I know there must be a way to find out the relative x/z angle between these two object as I move around with the itemObject “in hand”, and that with that “angle data” (or whatever) can decide a fixed 90-degrees rotation (and position).
If your tile has an pivot in the middle then create a vector3 between where your raycast hit and the middle of the tile. Depending on this vectors normalized values (1 to -1) you can calculate how you are supposted to rotate the wall. If you are afraid of having alot of objects ontop of eachother just tag all tiles with “tile” and do a RaycastAll, where you find the topmost “tile”.

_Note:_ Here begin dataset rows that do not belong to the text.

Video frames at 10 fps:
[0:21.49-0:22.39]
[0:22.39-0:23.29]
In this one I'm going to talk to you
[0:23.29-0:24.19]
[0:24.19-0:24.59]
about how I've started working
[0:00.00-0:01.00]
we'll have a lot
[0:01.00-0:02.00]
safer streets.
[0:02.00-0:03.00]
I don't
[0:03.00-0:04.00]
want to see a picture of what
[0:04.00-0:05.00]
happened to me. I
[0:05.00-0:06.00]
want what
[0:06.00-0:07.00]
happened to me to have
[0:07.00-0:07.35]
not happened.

One thing I’m thinking about now, is that I could probably have a raycast going out of a wall’s, floor’s, whatever, all sides. And by that I can see if a wall is just between two pillars. Or something. hmm
I have looked into a solution where I do six raycasts (from each object’s direction) to find nearby (and matching) objects that the current object can attach to, but that makes things just harder, as I see it. A Physics.Overlapsphere seems a lot more logical to me, but feel free to prove me wrong.

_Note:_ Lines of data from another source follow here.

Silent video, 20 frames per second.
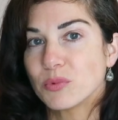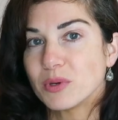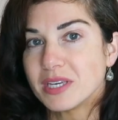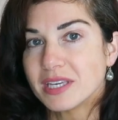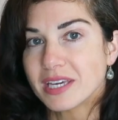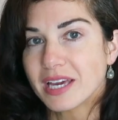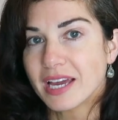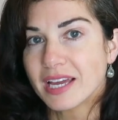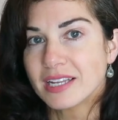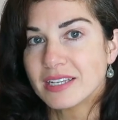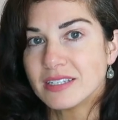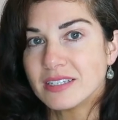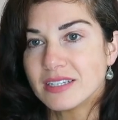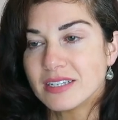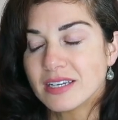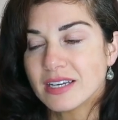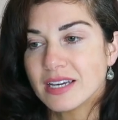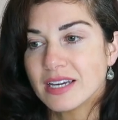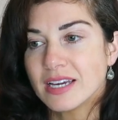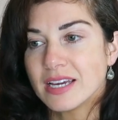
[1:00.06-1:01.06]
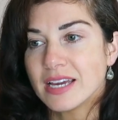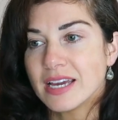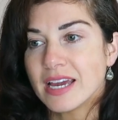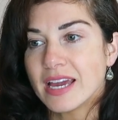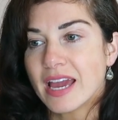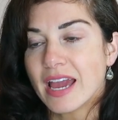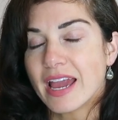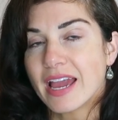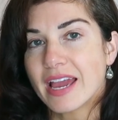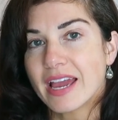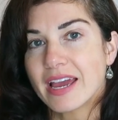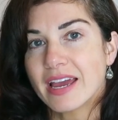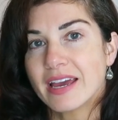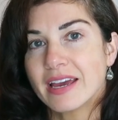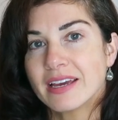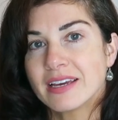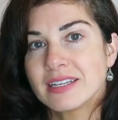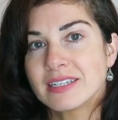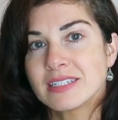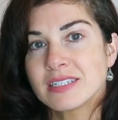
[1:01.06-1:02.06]
weekend
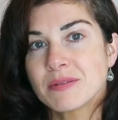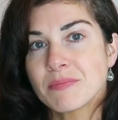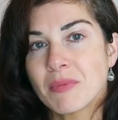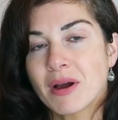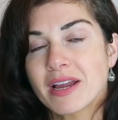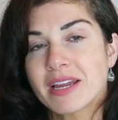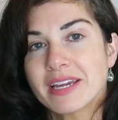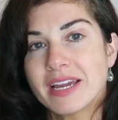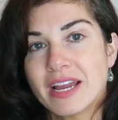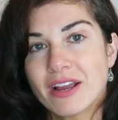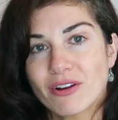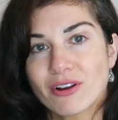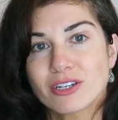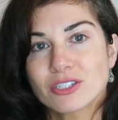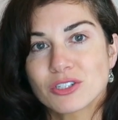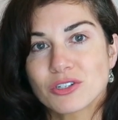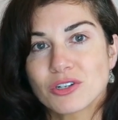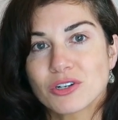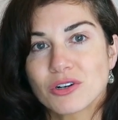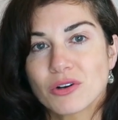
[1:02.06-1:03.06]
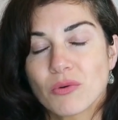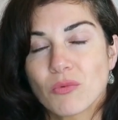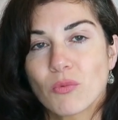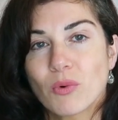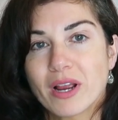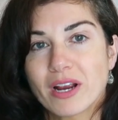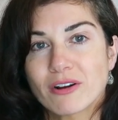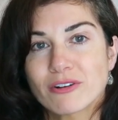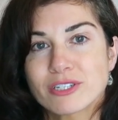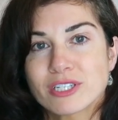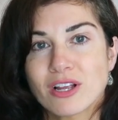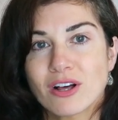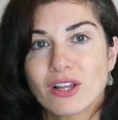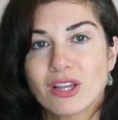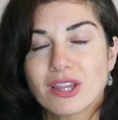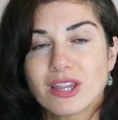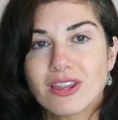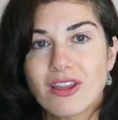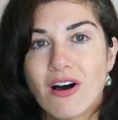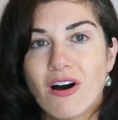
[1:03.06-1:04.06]
and my character wears a
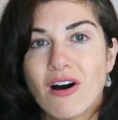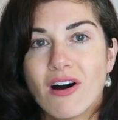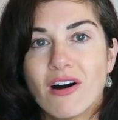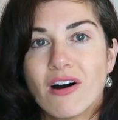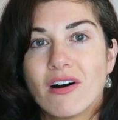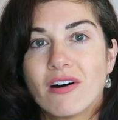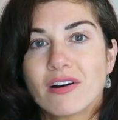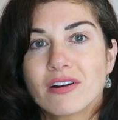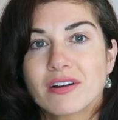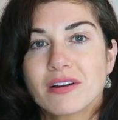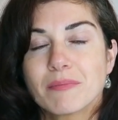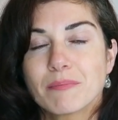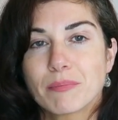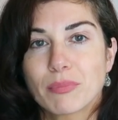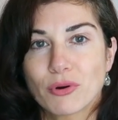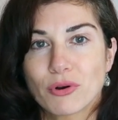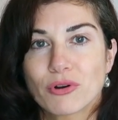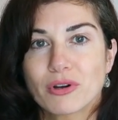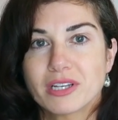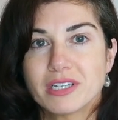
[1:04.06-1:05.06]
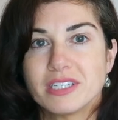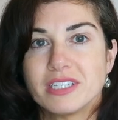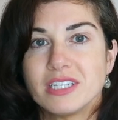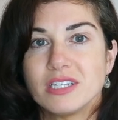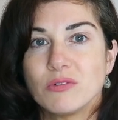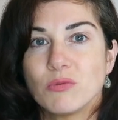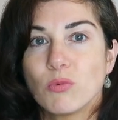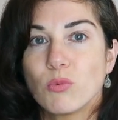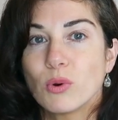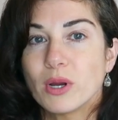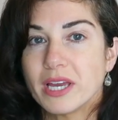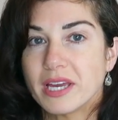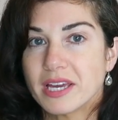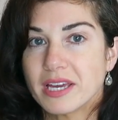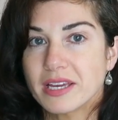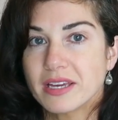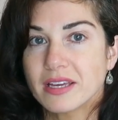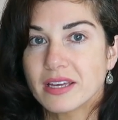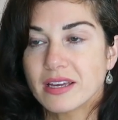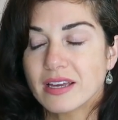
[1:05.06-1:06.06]
long burgundy
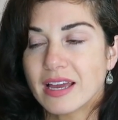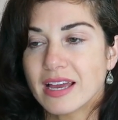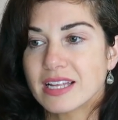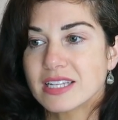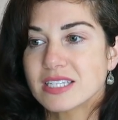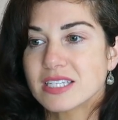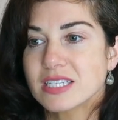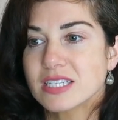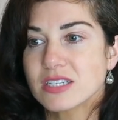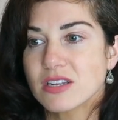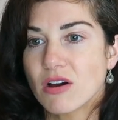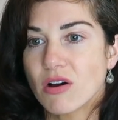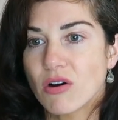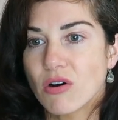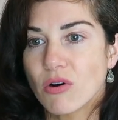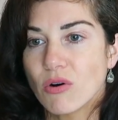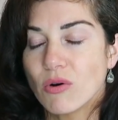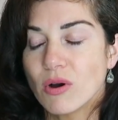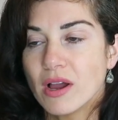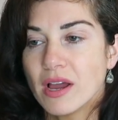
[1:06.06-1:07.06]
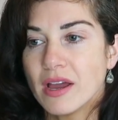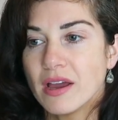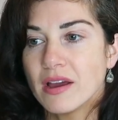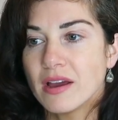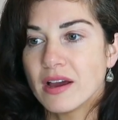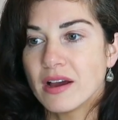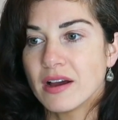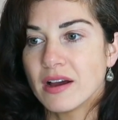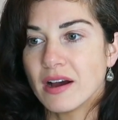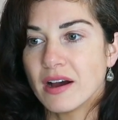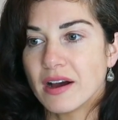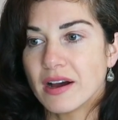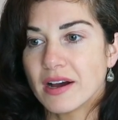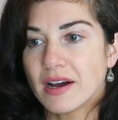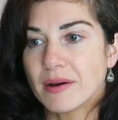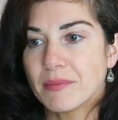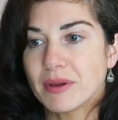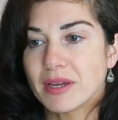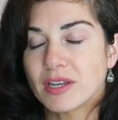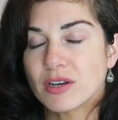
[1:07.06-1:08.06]
wig. And so
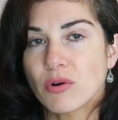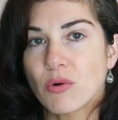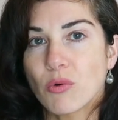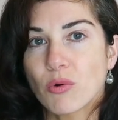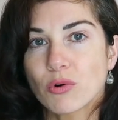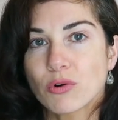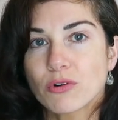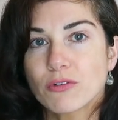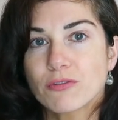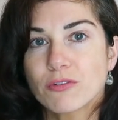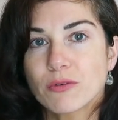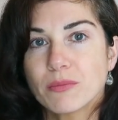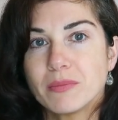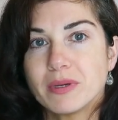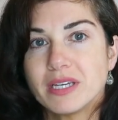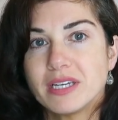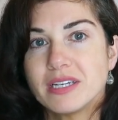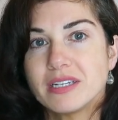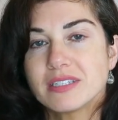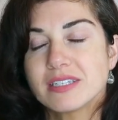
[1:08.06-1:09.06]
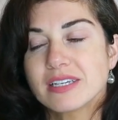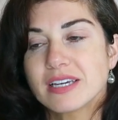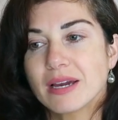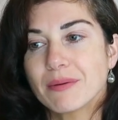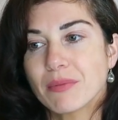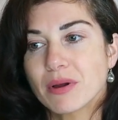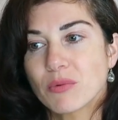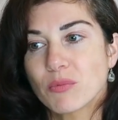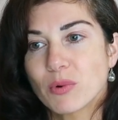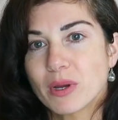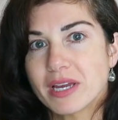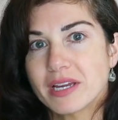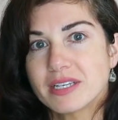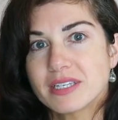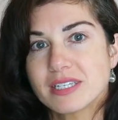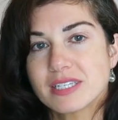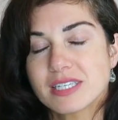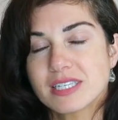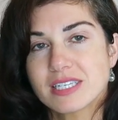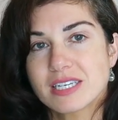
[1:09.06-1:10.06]
um, in order for me to get my
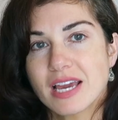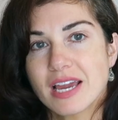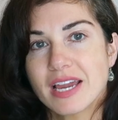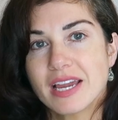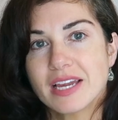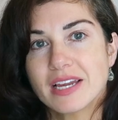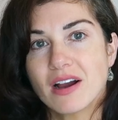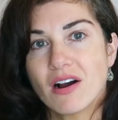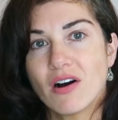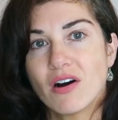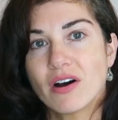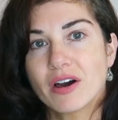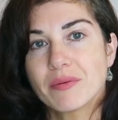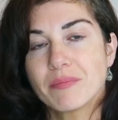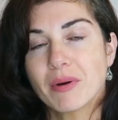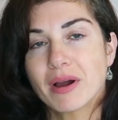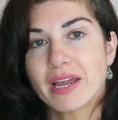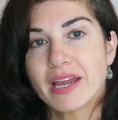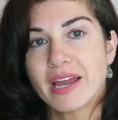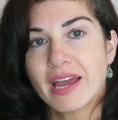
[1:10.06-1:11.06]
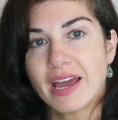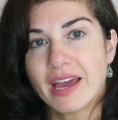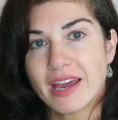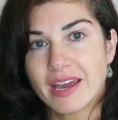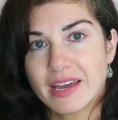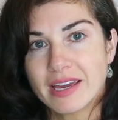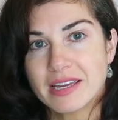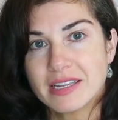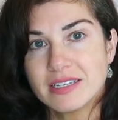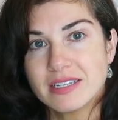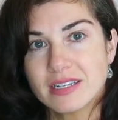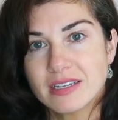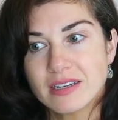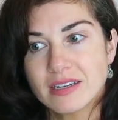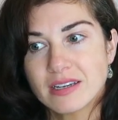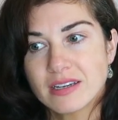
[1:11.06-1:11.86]
wig to stay on my head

I think I have thought about the same thing. Are you suggesting that each tile has four “ghost tiles” (as I like to call it) attached to it in all four directions (all but up and down)?

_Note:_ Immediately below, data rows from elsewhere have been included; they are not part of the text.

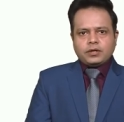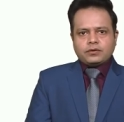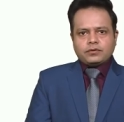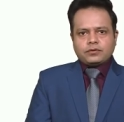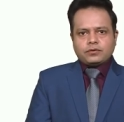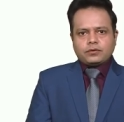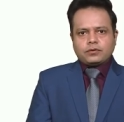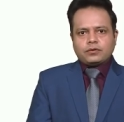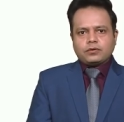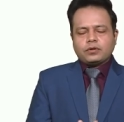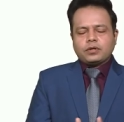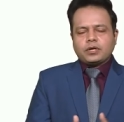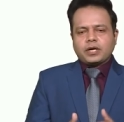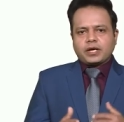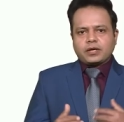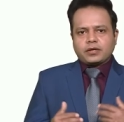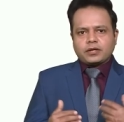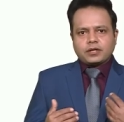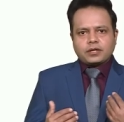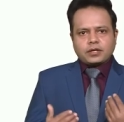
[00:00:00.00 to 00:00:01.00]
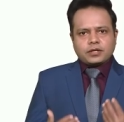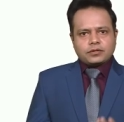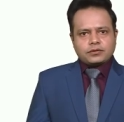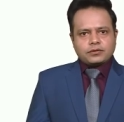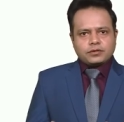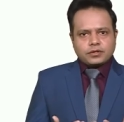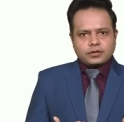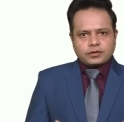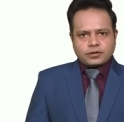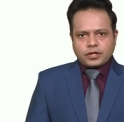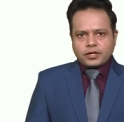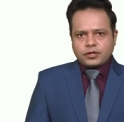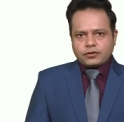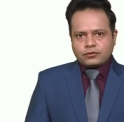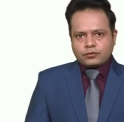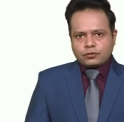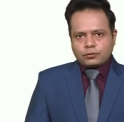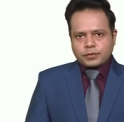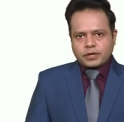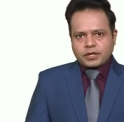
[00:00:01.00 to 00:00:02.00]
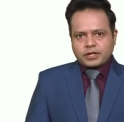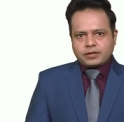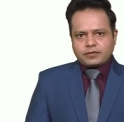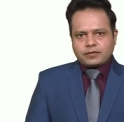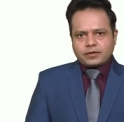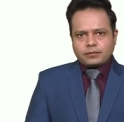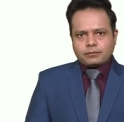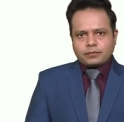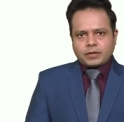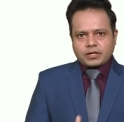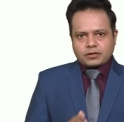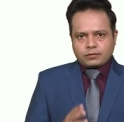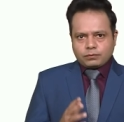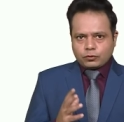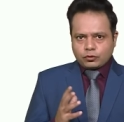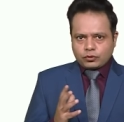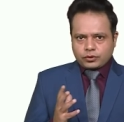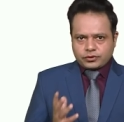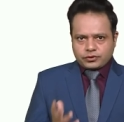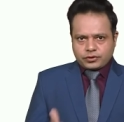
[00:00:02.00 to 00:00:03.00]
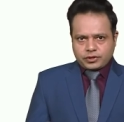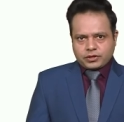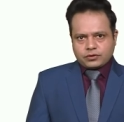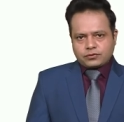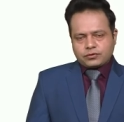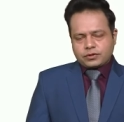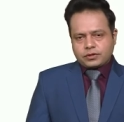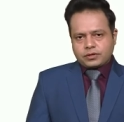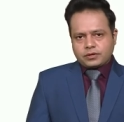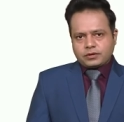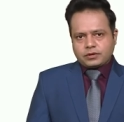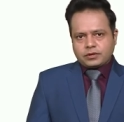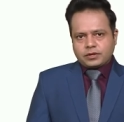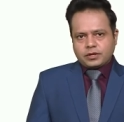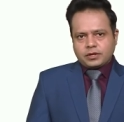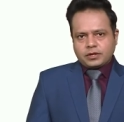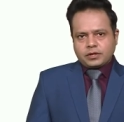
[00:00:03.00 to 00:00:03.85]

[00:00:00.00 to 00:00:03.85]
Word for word: so agriculture needs to be given much more attention,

But doesn’t this mean that a scene with lots of building will have a lot of overhead?
this might do the trick, given that the wall and floor have variables defining their width, height, depth and are centered.
And I’m not misunderstanding the problem
//attach wall to floor, easier to deal with local positions
wall.transform.parent = floor.transform;
//find possible positions by comparing directions
positions = new List<Vector3>();
if (Vector3.Dot(wall.localPosition, Vector3.forward) > 0) {
positions.Add(Vector3.forward * floor.depth / 2);
}
if (Vector3.Dot(wall.localPosition, Vector3.right) > 0) {
positions.Add(Vector3.right * floor.width / 2);
}
if (Vector3.Dot(wall.localPosition, -Vector3.right) > 0) {
positions.Add(-Vector3.right * floor.width / 2);
}
if (Vector3.Dot(wall.localPosition, -Vector3.forward) > 0) {
positions.Add(-Vector3.forward * floor.depth / 2);
}
//find best position
float bestDistSqr = float.PositiveInfinity;
Vector3? bestPosition = null;
foreach (Vector3 position in positions) {
float distSqr = (position - wall.transform.localPosition).magnitudeSqr;
if (distSqr < bestDistSqr) {
bestDistSqr = distSqr;
bestPosition = position;
}
}
//place wall at best position
wall.transform.localPosition = bestPosition.Value + Vector3.up * wall.height / 2;
you could also check the walls facing direction if you need walls to be placed with a certain orientation:
if (Vector3.Dot(floor.transform.InverseTransformDirection(wall.forward), Vector3.forward) < 0) {
//add the forward position if the wall is facing it
}
Here’s the code I ended up with, but it still doesn’t work. The new position is nowhere close to the nearestObject’s position (ie. the floor’s position).
// Parenting
itemObject.transform.parent = nearestObject.transform;
// Find possible positions by comparing directions
List<Vector3> positions = new List<Vector3>();
if ( Vector3.Dot (itemObject.transform.localPosition, Vector3.forward) > 0 ) {
positions.Add ( Vector3.forward * nearestObject.collider.bounds.size.z / 2 );
}
if ( Vector3.Dot (itemObject.transform.localPosition, Vector3.right) > 0 ) {
positions.Add ( Vector3.right * nearestObject.collider.bounds.size.x / 2 );
}
if ( Vector3.Dot (itemObject.transform.localPosition, -Vector3.right) > 0 ) {
positions.Add ( -Vector3.right * nearestObject.collider.bounds.size.x / 2 );
}
if ( Vector3.Dot (itemObject.transform.localPosition, -Vector3.forward) > 0 ) {
positions.Add ( -Vector3.forward * nearestObject.collider.bounds.size.z / 2 );
}
// Find best position
float bestDistSqr = float.PositiveInfinity;
Vector3? bestPosition = null;
foreach ( Vector3 position in positions ) {
float distSqr = ( position - itemObject.transform.localPosition ).sqrMagnitude;
if ( distSqr < bestDistSqr ) {
bestDistSqr = distSqr;
bestPosition = position;
}
}
// Place wall at best position
itemObject.transform.localPosition = bestPosition.Value + Vector3.up * itemObject.collider.bounds.size.y / 2;
Anything obviously wrong here?
UPDATE: One obvious thing I see, is that bestDistSqr is never being used for anything.